• What happens when we type a URL in our browser and press Enter?

  • 1. Parse the URL

  • 2. Lookup Address

  • 3. Connect to Server

  • 4. HTTP(S) Request

  • 5. Server Response

  • 6. Display Webpage

    • To visit any website on the Internet we need to know the address of the server that is hosting that website. That address is a number called the IP address. IP stands for Internet Protocol. A protocol is a set of rules that define a method of exchanging information over a computer network. That is what the internet really is, a network made up of billions of connected computers, each one with their own IP.

      For example google.com‘s IP is 172.217.5.101, so by typing http://172.217.5.101 in your browser you get to google.com.

      The first thing the browser does is check if what we entered is an IP. If it is, then it will try to connect to it.

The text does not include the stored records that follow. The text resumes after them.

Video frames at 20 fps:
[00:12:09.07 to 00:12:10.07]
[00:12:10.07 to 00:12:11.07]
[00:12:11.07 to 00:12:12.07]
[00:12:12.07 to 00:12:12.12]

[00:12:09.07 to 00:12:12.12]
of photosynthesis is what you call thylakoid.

In reality though, it’s impossible for us to remember all the IPs of the many websites we visit, so we remember their URLs instead. But URLs are not addresses and our browser needs the exact address. So how does it figure that out? Naturally, it looks it up!

    • Local Lookup

      There are several different locations where the IP address can be found. First the browser checks these 2 locations on its computer.

    • External Lookup

      If the IP address cannot be found locally, the browser must do an external search. This is where DNS comes to the rescue!
      It stands for Domain Name Service, which is a database hosted on multiple servers around the world that contains records of every domain on the internet and its IP address(s). DNS makes browsing the internet human-friendly, as we no longer have to remember any numbers, instead remembering the URL name, and DNS gives us the IP. DNS lookup proceeds as follows:

    • Initiate TCP/IP Connection

      Once the browser (which is the client in a server/client relationship) receives the IP, it will attempt to establish a connection to the website’s hosting server using TCP (Transmission Control Protocol).

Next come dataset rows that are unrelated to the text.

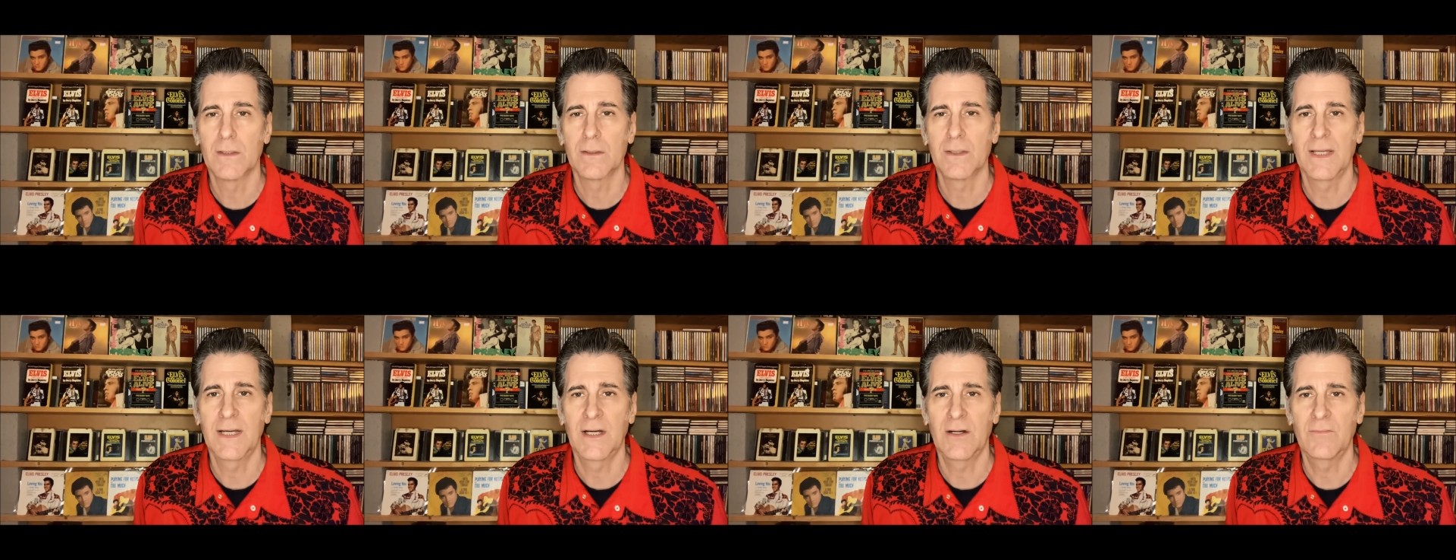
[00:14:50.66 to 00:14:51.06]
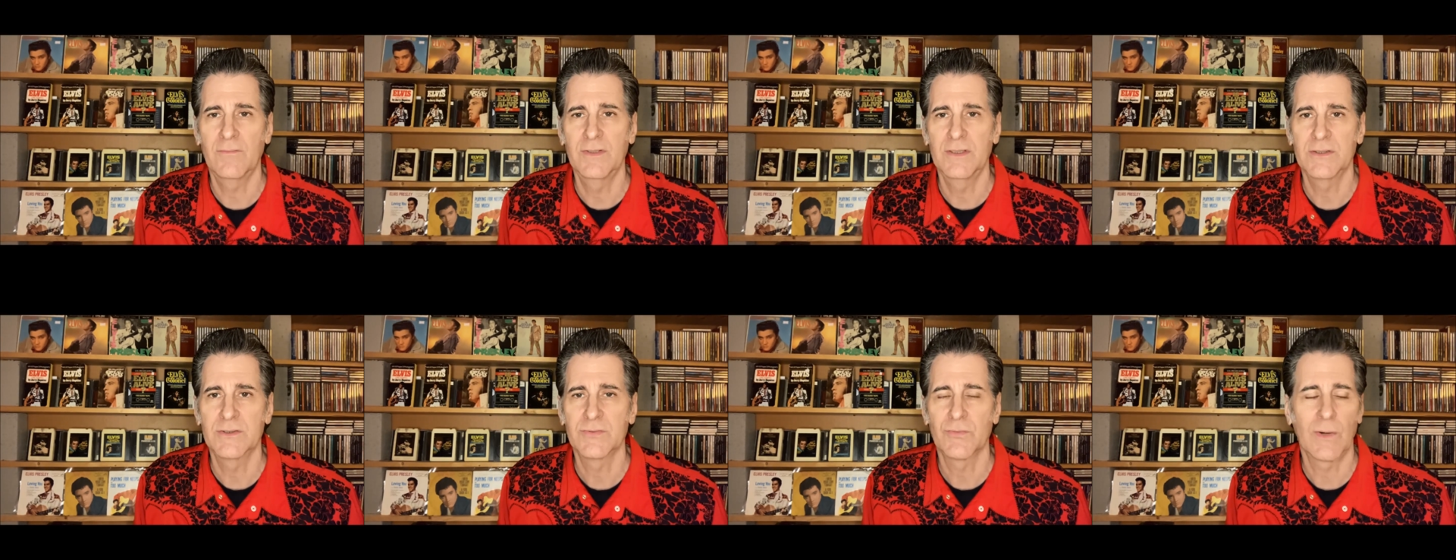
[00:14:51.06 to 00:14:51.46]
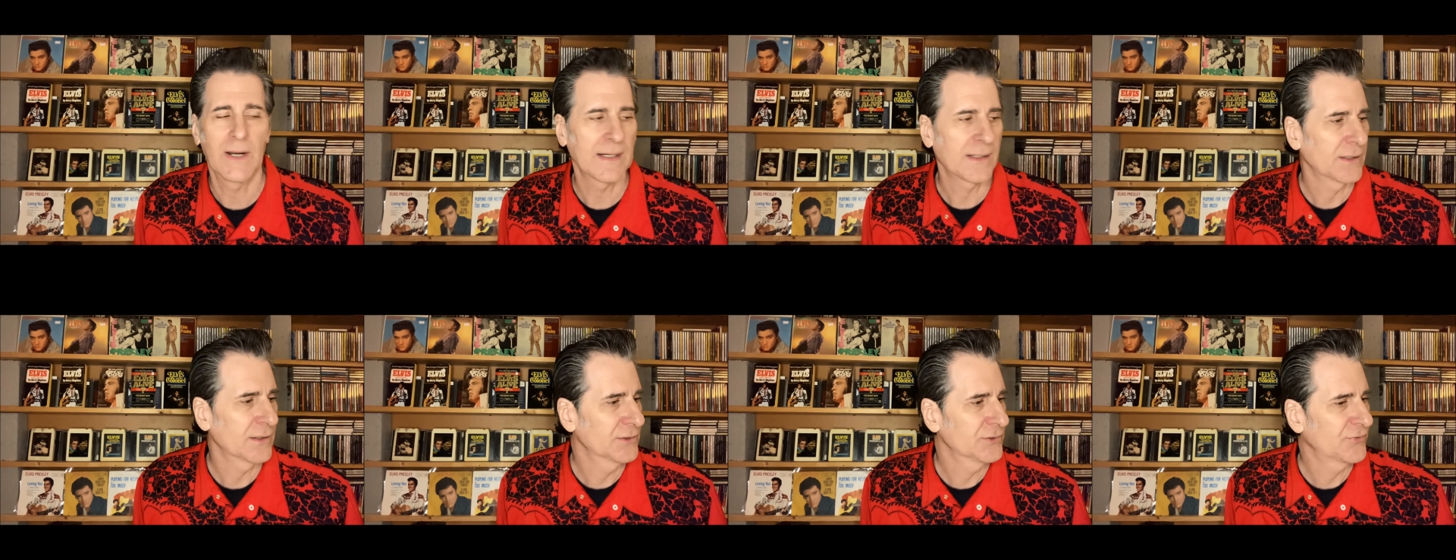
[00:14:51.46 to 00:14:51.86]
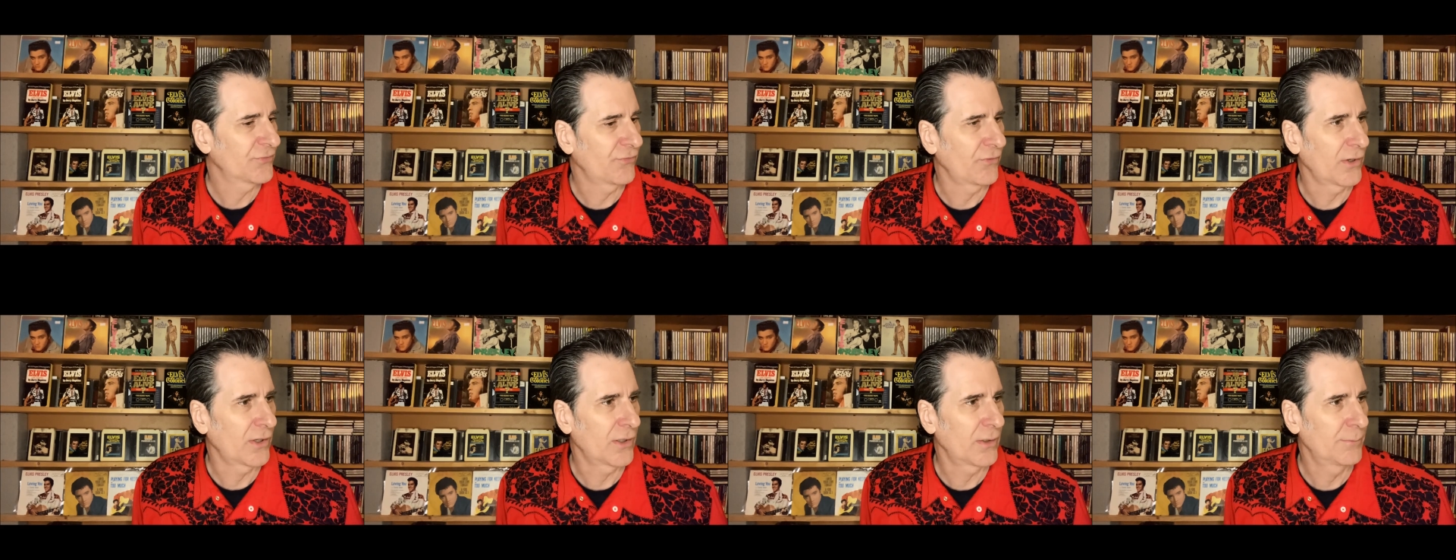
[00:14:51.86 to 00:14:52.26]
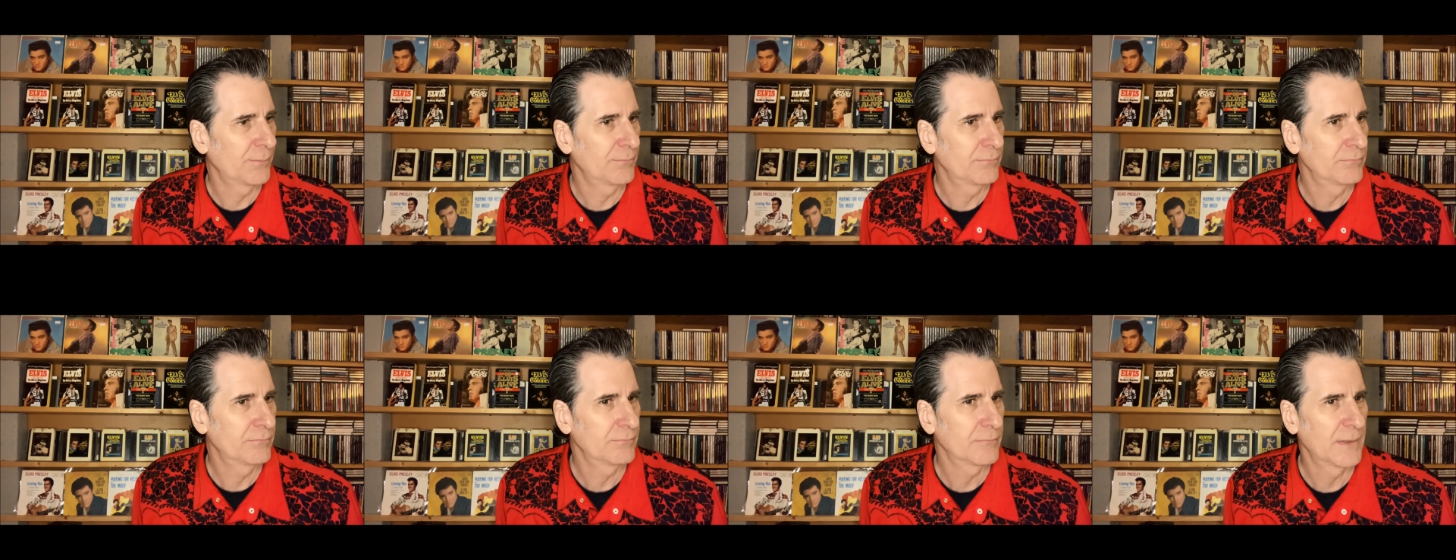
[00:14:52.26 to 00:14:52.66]
Elvis records
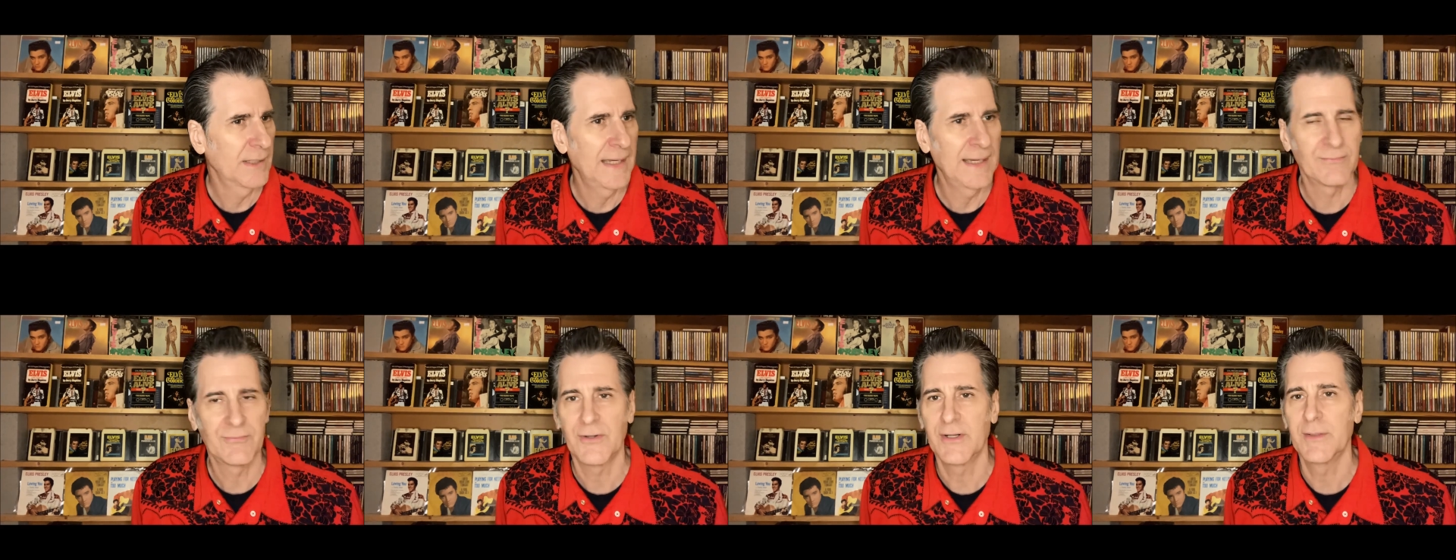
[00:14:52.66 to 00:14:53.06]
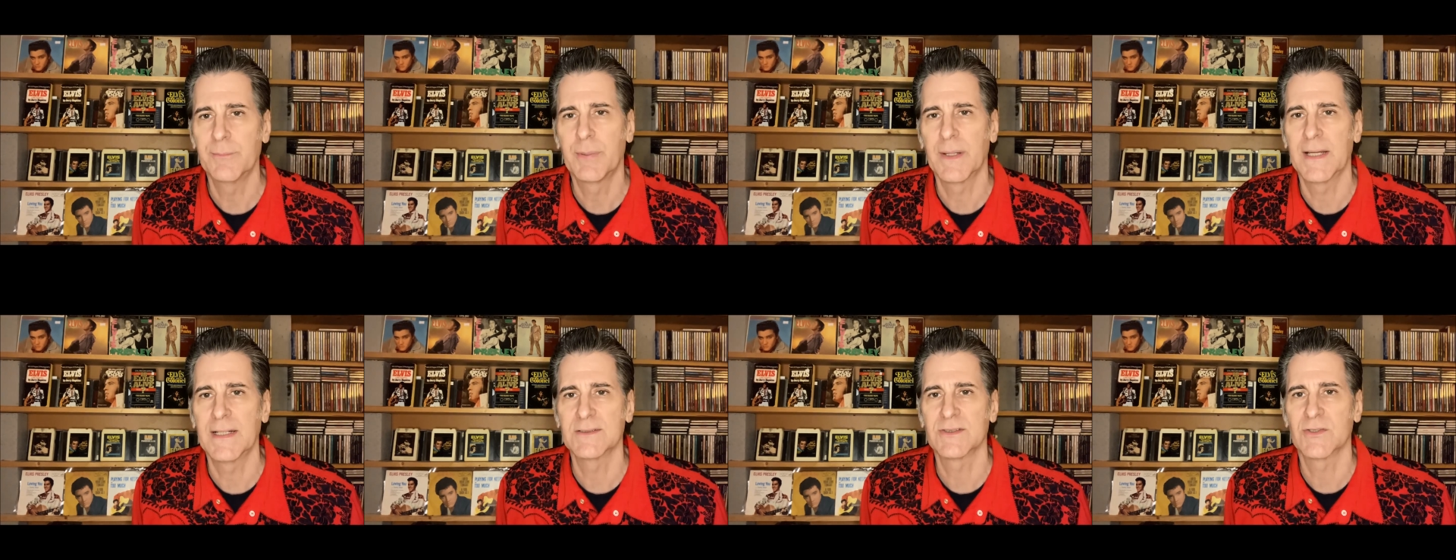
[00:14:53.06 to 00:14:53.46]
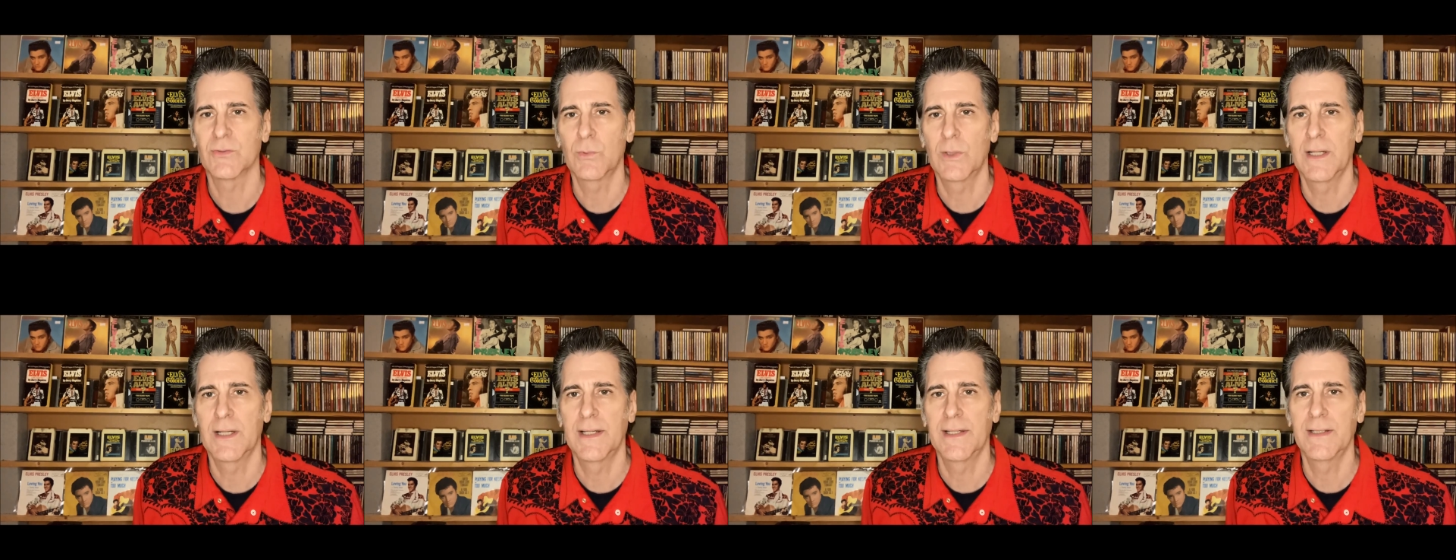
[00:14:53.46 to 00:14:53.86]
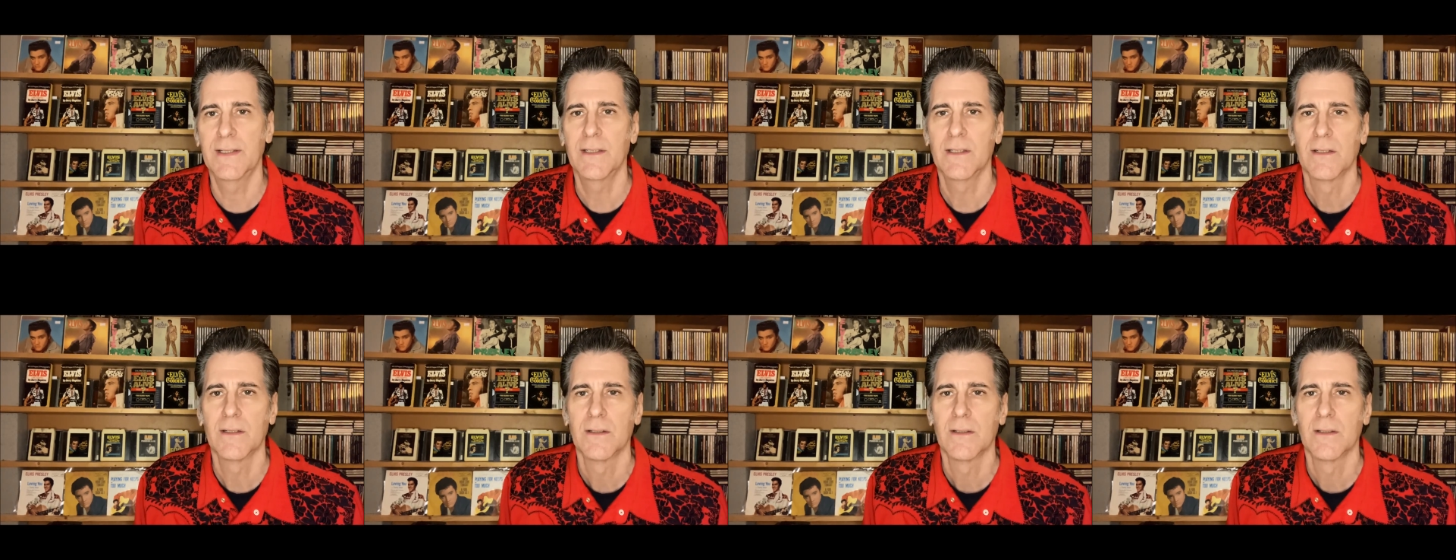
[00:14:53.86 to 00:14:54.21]
from after he passed away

      The connection is established using a TCP/IP 3-way handshake.
      Before we get to the server we usually go through some network components, most importantly being the load balancer and the firewall described below.

    • Load Balancer

      The IP address we get for the website we’re trying to visit usually belongs to a server called the load balancer. The load balancer does what you imagine, it splits up the load or web traffic onto multiple servers. Large website that receive a lot of traffic need to do this because one server is not enough for the potential millions of users trying to connect.

      Firewall

      Sometimes the IP we get belongs to a firewall which is a very important security component in the network stack. A firewall can be implemented as software or hardware. Firewalls exist at different locations in the network, either before or after load balancers. The firewall is a barrier between a trusted and an untrusted network. It has rules that define who is allowed to access the network and who will be blocked.

      Data Base

      Websites store their information in an SQL database. Larger websites split their database onto multiple servers. SQL (Structured Query Language) is used to manipulate the database. SQL commands such as Select, Insert, Update, Delete, Create, and Drop are used to accomplish almost everything one needs to do with a database.

    • HTTP

      HTTP is the Hypertext Transfer Protocol. It is the underlying protocol used by the World Wide Web to define how messages are formatted and transmitted between a Web server and a browser.

      HTTPS

      If you look closely at the displayed URL in your browser, you see it often starting with https not http. HTTPS is the secure version of the HTTP protocol. That means that the connection between us and the server is encrypted and can’t be deciphered by anyone listening in to our communication. This is very important when you are dealing with sensitive information. You don’t want anyone finding out your banking, credit card or social security number, for example.

      SSL

      HTTPS uses the SSL (Secure Sockets Layer) protocol to establish an encrypted connection between a web server and a browser. An SSL certificate is necessary to create SSL connection. You can see the SSL certificates being used by Chrome by clicking on Manage certificates under the Privacy and security preferences.

      GET Request

      Once the TCP/IP connection is established, the browser uses HTTP to send a GET request to the web server. The server has a software running on it called a web server like Apache or Nginx that processes the GET request and sends the needed information back.

      POST Request

      Sometimes we need to send information to the server, like login info, or we might be submitting a form. In this case the browser will send an HTTP POST request to the server instead of a GET request. To see the client/server communication happening in the background when you browse the internet checkout Firefox’s Firebug plugin. A lot more communication is happening that what you’d expect!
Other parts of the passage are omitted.